### About this task
Write out the entries below once more, exactly, with the pictures left out.

Stored items
------------

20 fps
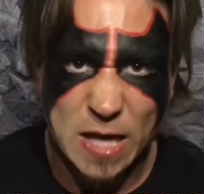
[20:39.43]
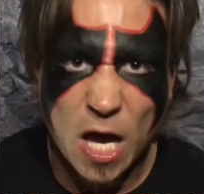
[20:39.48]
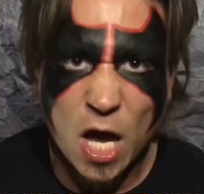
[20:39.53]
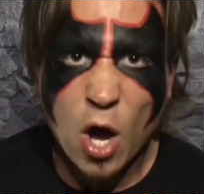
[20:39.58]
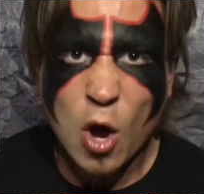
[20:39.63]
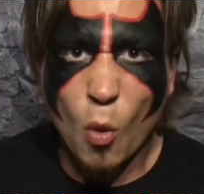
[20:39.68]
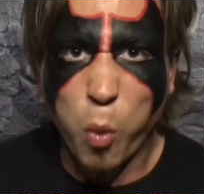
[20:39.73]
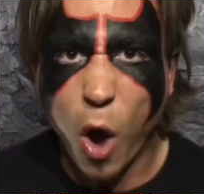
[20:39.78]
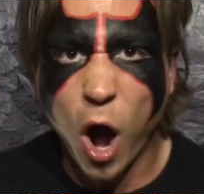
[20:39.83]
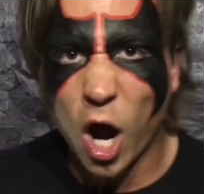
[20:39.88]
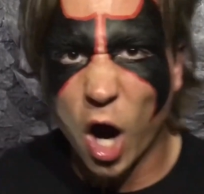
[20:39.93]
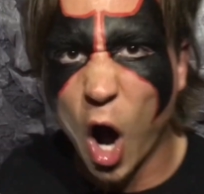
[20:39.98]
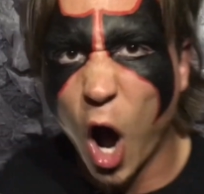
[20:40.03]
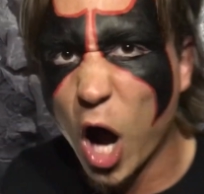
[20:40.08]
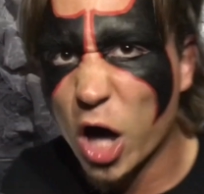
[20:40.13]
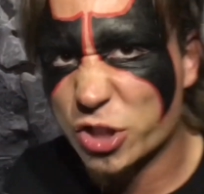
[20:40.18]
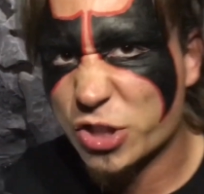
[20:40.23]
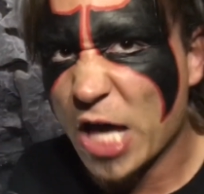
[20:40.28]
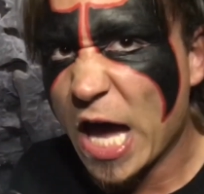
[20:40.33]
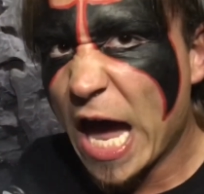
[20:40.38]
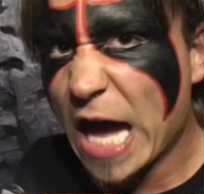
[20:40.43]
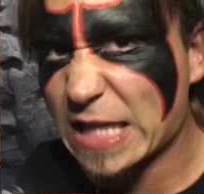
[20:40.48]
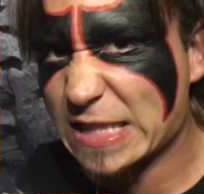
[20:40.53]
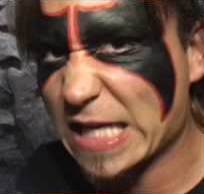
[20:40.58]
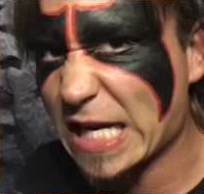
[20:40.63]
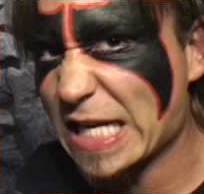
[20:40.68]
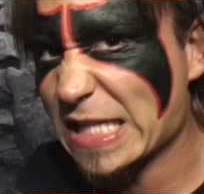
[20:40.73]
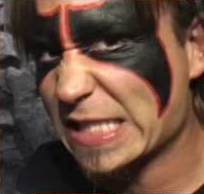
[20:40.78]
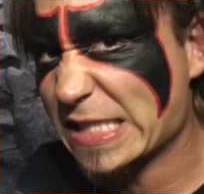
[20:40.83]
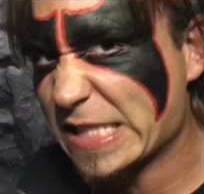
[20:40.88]
Warhorse is going to
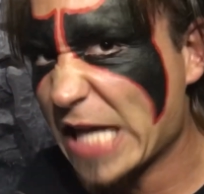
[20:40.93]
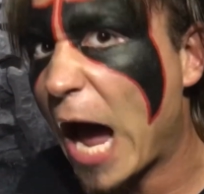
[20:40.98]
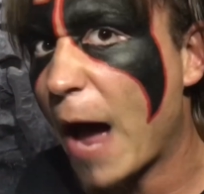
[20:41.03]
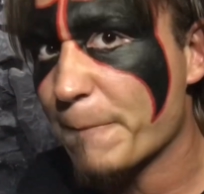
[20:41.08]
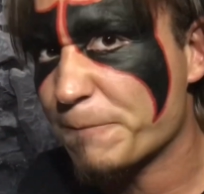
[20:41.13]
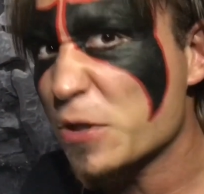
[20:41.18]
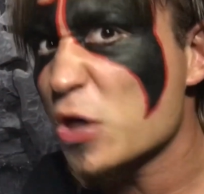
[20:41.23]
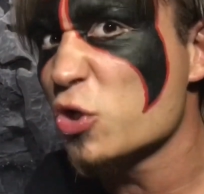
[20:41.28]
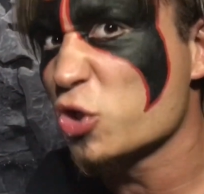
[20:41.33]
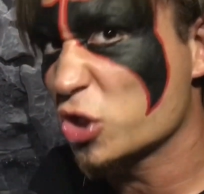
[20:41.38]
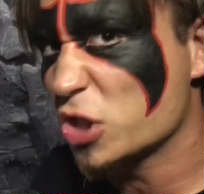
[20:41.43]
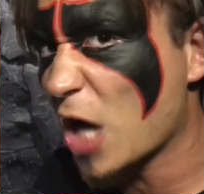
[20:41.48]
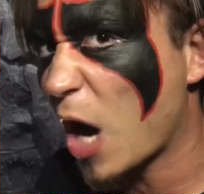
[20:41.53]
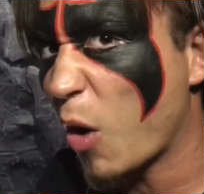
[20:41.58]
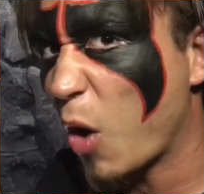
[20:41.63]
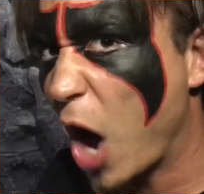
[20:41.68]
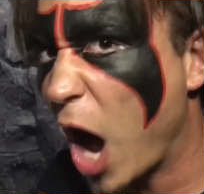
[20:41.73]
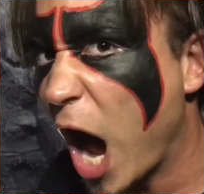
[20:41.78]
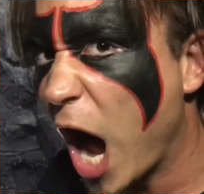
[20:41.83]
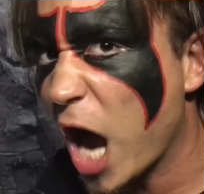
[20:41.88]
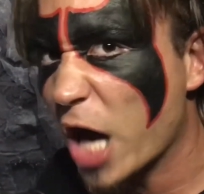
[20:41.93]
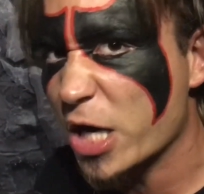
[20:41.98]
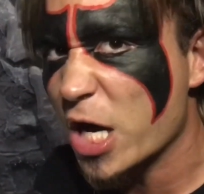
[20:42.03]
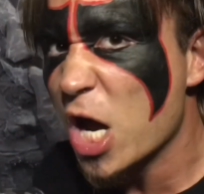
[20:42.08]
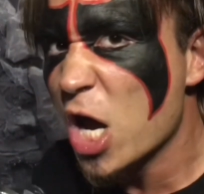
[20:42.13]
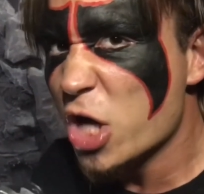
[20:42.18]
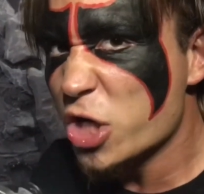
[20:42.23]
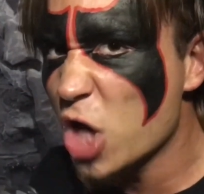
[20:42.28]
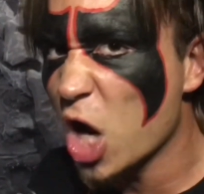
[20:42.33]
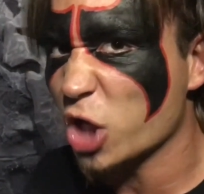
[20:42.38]
stomp you so hard,
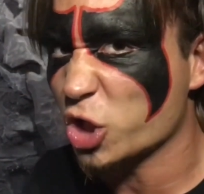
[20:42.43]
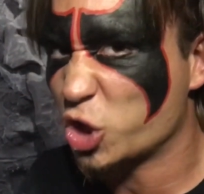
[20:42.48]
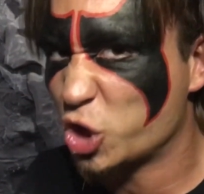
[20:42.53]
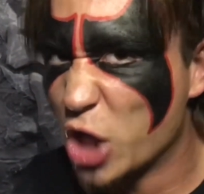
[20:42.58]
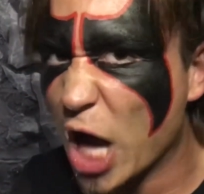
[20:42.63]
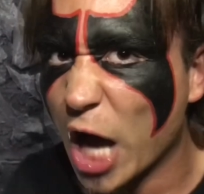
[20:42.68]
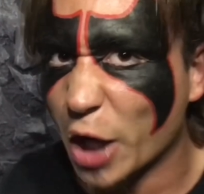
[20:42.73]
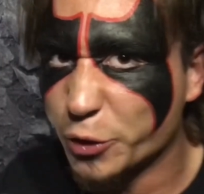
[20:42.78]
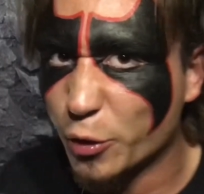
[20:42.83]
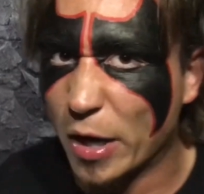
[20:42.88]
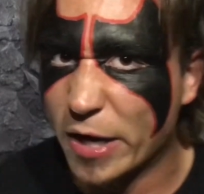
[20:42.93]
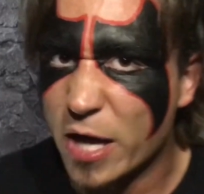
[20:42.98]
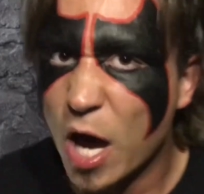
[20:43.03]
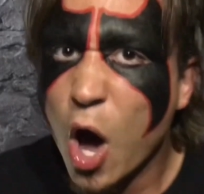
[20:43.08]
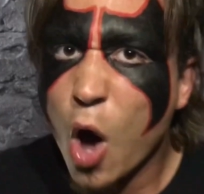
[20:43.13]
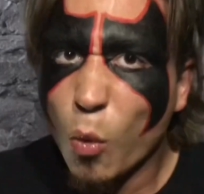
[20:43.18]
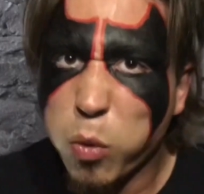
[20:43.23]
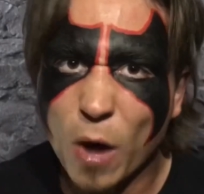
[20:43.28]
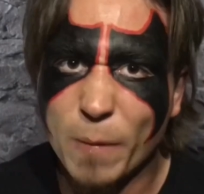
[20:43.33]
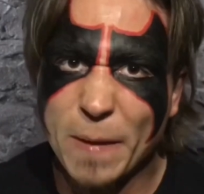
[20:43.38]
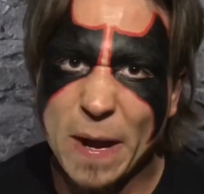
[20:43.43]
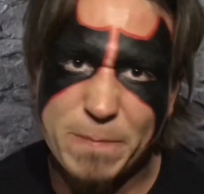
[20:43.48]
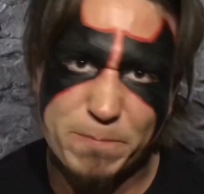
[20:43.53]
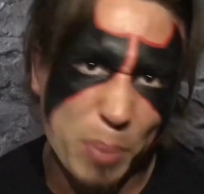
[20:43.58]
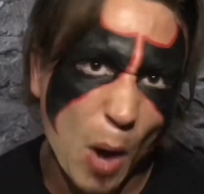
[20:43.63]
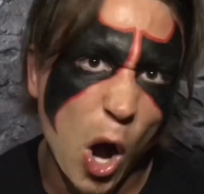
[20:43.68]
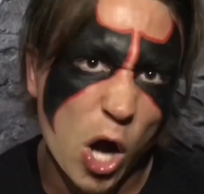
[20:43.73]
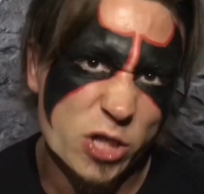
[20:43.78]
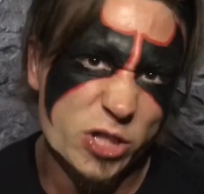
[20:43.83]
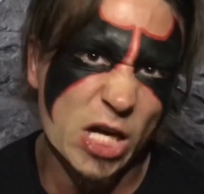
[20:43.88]
your children will be
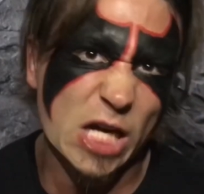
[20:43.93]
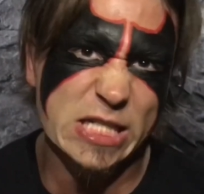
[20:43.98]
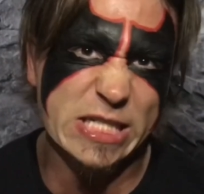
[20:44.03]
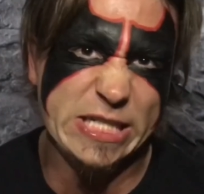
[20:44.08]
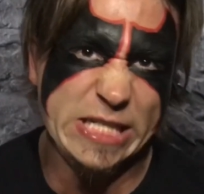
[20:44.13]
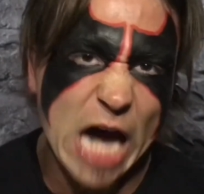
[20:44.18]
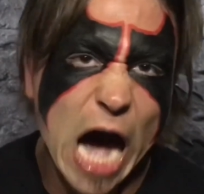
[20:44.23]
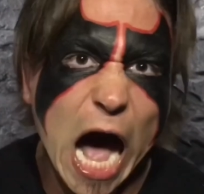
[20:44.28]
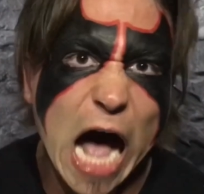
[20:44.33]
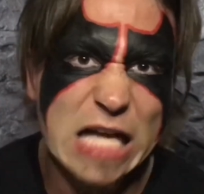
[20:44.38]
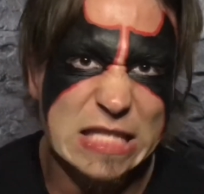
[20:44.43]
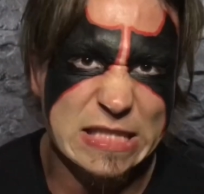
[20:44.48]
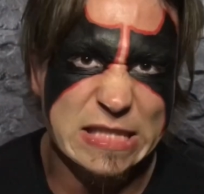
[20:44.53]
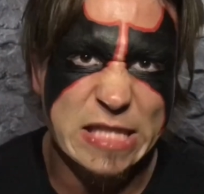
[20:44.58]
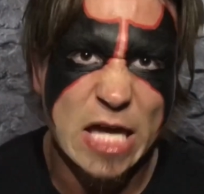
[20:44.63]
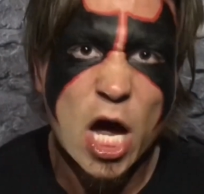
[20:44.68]
born concussed.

------------

### Response box
20 fps
[20:39.43]
[20:39.48]
[20:39.53]
[20:39.58]
[20:39.63]
[20:39.68]
[20:39.73]
[20:39.78]
[20:39.83]
[20:39.88]
[20:39.93]
[20:39.98]
[20:40.03]
[20:40.08]
[20:40.13]
[20:40.18]
[20:40.23]
[20:40.28]
[20:40.33]
[20:40.38]
[20:40.43]
[20:40.48]
[20:40.53]
[20:40.58]
[20:40.63]
[20:40.68]
[20:40.73]
[20:40.78]
[20:40.83]
[20:40.88]
Warhorse is going to
[20:40.93]
[20:40.98]
[20:41.03]
[20:41.08]
[20:41.13]
[20:41.18]
[20:41.23]
[20:41.28]
[20:41.33]
[20:41.38]
[20:41.43]
[20:41.48]
[20:41.53]
[20:41.58]
[20:41.63]
[20:41.68]
[20:41.73]
[20:41.78]
[20:41.83]
[20:41.88]
[20:41.93]
[20:41.98]
[20:42.03]
[20:42.08]
[20:42.13]
[20:42.18]
[20:42.23]
[20:42.28]
[20:42.33]
[20:42.38]
stomp you so hard,
[20:42.43]
[20:42.48]
[20:42.53]
[20:42.58]
[20:42.63]
[20:42.68]
[20:42.73]
[20:42.78]
[20:42.83]
[20:42.88]
[20:42.93]
[20:42.98]
[20:43.03]
[20:43.08]
[20:43.13]
[20:43.18]
[20:43.23]
[20:43.28]
[20:43.33]
[20:43.38]
[20:43.43]
[20:43.48]
[20:43.53]
[20:43.58]
[20:43.63]
[20:43.68]
[20:43.73]
[20:43.78]
[20:43.83]
[20:43.88]
your children will be
[20:43.93]
[20:43.98]
[20:44.03]
[20:44.08]
[20:44.13]
[20:44.18]
[20:44.23]
[20:44.28]
[20:44.33]
[20:44.38]
[20:44.43]
[20:44.48]
[20:44.53]
[20:44.58]
[20:44.63]
[20:44.68]
born concussed.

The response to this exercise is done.